- **GIVEN DATA**:
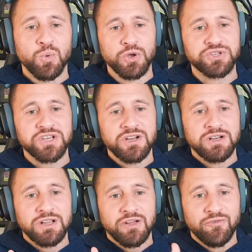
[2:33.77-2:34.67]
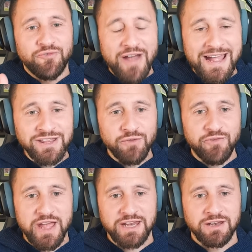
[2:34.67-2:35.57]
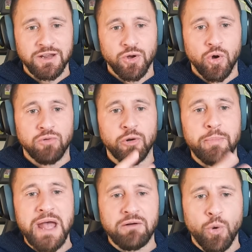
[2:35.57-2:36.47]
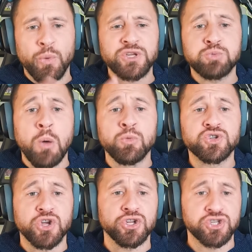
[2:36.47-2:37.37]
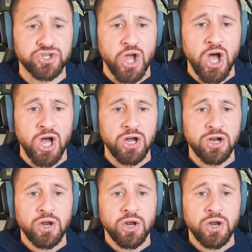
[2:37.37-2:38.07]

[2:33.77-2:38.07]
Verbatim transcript: was Van der Ven or Romero. Which one was going to start?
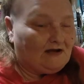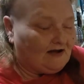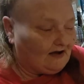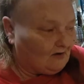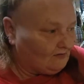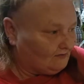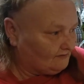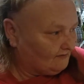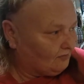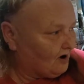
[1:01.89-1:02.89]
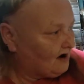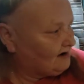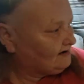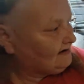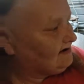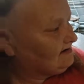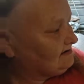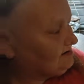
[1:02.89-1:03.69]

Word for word: Now, the product is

- **WORK ITEM**: If an entry holds an image, omit that image and print the remainder exactly as it stands.

- **SOLUTION TO THIS PROBLEM**:
[2:33.77-2:34.67]
[2:34.67-2:35.57]
[2:35.57-2:36.47]
[2:36.47-2:37.37]
[2:37.37-2:38.07]

[2:33.77-2:38.07]
Verbatim transcript: was Van der Ven or Romero. Which one was going to start?
[1:01.89-1:02.89]
[1:02.89-1:03.69]

Word for word: Now, the product is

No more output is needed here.